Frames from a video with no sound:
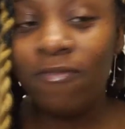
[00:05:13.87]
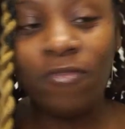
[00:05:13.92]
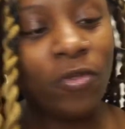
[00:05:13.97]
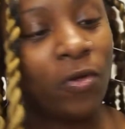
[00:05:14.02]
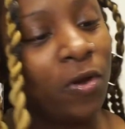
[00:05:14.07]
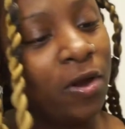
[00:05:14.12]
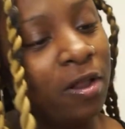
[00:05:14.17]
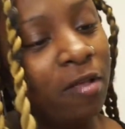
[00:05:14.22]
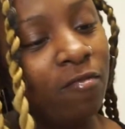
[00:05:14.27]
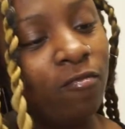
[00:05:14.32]
If
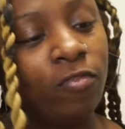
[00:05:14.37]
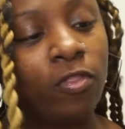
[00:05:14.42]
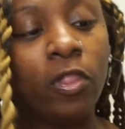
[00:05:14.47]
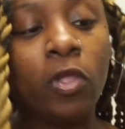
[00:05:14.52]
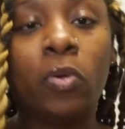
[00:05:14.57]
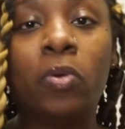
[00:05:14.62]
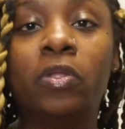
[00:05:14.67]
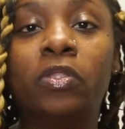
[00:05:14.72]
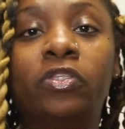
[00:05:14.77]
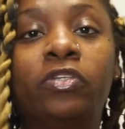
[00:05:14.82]
you're an
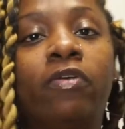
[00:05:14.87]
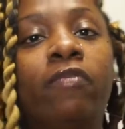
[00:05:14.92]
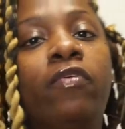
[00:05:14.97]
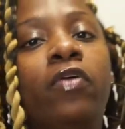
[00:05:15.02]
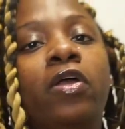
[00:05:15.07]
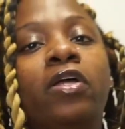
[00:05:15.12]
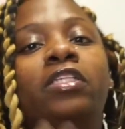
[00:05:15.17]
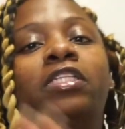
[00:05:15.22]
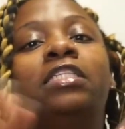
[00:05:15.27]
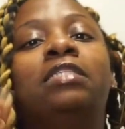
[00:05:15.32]
influencer,
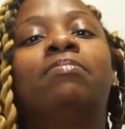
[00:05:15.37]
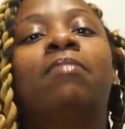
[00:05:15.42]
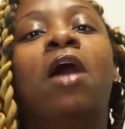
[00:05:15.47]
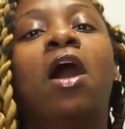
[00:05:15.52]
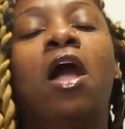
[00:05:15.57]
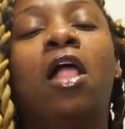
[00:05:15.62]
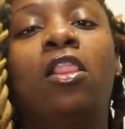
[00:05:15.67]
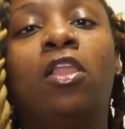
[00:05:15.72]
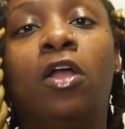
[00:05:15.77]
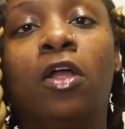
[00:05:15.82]
if you're a
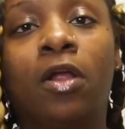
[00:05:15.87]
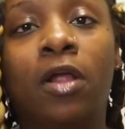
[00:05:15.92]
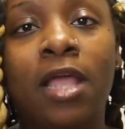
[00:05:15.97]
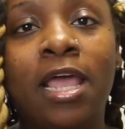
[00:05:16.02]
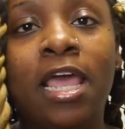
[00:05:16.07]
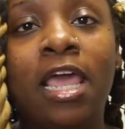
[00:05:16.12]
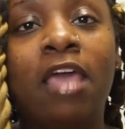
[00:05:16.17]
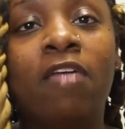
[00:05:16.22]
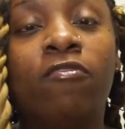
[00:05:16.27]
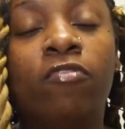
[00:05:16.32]
smaller
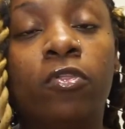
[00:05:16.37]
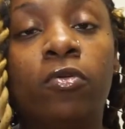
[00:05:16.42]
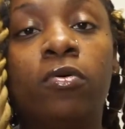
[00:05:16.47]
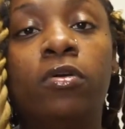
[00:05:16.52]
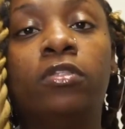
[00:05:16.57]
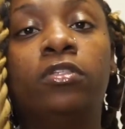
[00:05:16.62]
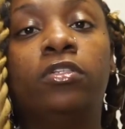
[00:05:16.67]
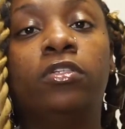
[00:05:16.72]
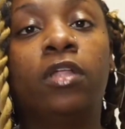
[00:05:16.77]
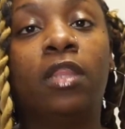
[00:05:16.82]

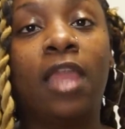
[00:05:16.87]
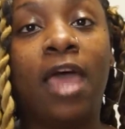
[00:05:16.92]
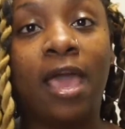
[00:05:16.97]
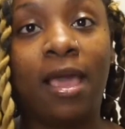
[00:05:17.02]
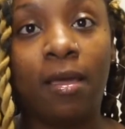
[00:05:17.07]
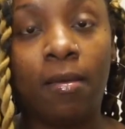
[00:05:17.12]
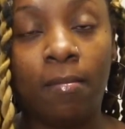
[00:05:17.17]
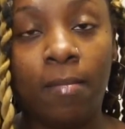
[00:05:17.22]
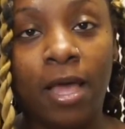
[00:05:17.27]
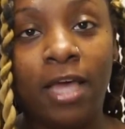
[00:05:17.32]
influencer
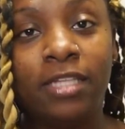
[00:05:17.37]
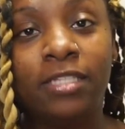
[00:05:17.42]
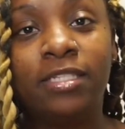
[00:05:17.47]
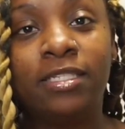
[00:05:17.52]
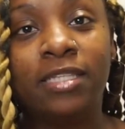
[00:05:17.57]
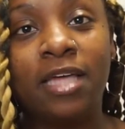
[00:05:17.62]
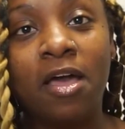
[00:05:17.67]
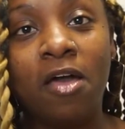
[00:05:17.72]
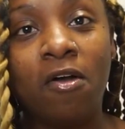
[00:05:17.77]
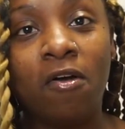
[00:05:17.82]
like
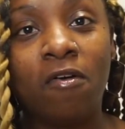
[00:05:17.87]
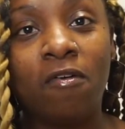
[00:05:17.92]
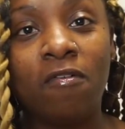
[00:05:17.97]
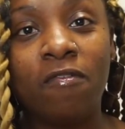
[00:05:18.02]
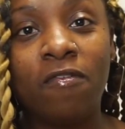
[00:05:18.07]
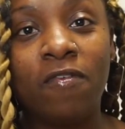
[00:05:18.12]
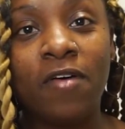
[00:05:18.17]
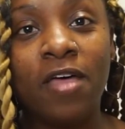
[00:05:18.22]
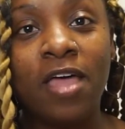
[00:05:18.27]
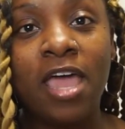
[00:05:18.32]
myself,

.....

Retype each entry precisely. Skip images entirely.

Frames from a video with no sound:
[00:05:13.87]
[00:05:13.92]
[00:05:13.97]
[00:05:14.02]
[00:05:14.07]
[00:05:14.12]
[00:05:14.17]
[00:05:14.22]
[00:05:14.27]
[00:05:14.32]
If
[00:05:14.37]
[00:05:14.42]
[00:05:14.47]
[00:05:14.52]
[00:05:14.57]
[00:05:14.62]
[00:05:14.67]
[00:05:14.72]
[00:05:14.77]
[00:05:14.82]
you're an
[00:05:14.87]
[00:05:14.92]
[00:05:14.97]
[00:05:15.02]
[00:05:15.07]
[00:05:15.12]
[00:05:15.17]
[00:05:15.22]
[00:05:15.27]
[00:05:15.32]
influencer,
[00:05:15.37]
[00:05:15.42]
[00:05:15.47]
[00:05:15.52]
[00:05:15.57]
[00:05:15.62]
[00:05:15.67]
[00:05:15.72]
[00:05:15.77]
[00:05:15.82]
if you're a
[00:05:15.87]
[00:05:15.92]
[00:05:15.97]
[00:05:16.02]
[00:05:16.07]
[00:05:16.12]
[00:05:16.17]
[00:05:16.22]
[00:05:16.27]
[00:05:16.32]
smaller
[00:05:16.37]
[00:05:16.42]
[00:05:16.47]
[00:05:16.52]
[00:05:16.57]
[00:05:16.62]
[00:05:16.67]
[00:05:16.72]
[00:05:16.77]
[00:05:16.82]

[00:05:16.87]
[00:05:16.92]
[00:05:16.97]
[00:05:17.02]
[00:05:17.07]
[00:05:17.12]
[00:05:17.17]
[00:05:17.22]
[00:05:17.27]
[00:05:17.32]
influencer
[00:05:17.37]
[00:05:17.42]
[00:05:17.47]
[00:05:17.52]
[00:05:17.57]
[00:05:17.62]
[00:05:17.67]
[00:05:17.72]
[00:05:17.77]
[00:05:17.82]
like
[00:05:17.87]
[00:05:17.92]
[00:05:17.97]
[00:05:18.02]
[00:05:18.07]
[00:05:18.12]
[00:05:18.17]
[00:05:18.22]
[00:05:18.27]
[00:05:18.32]
myself,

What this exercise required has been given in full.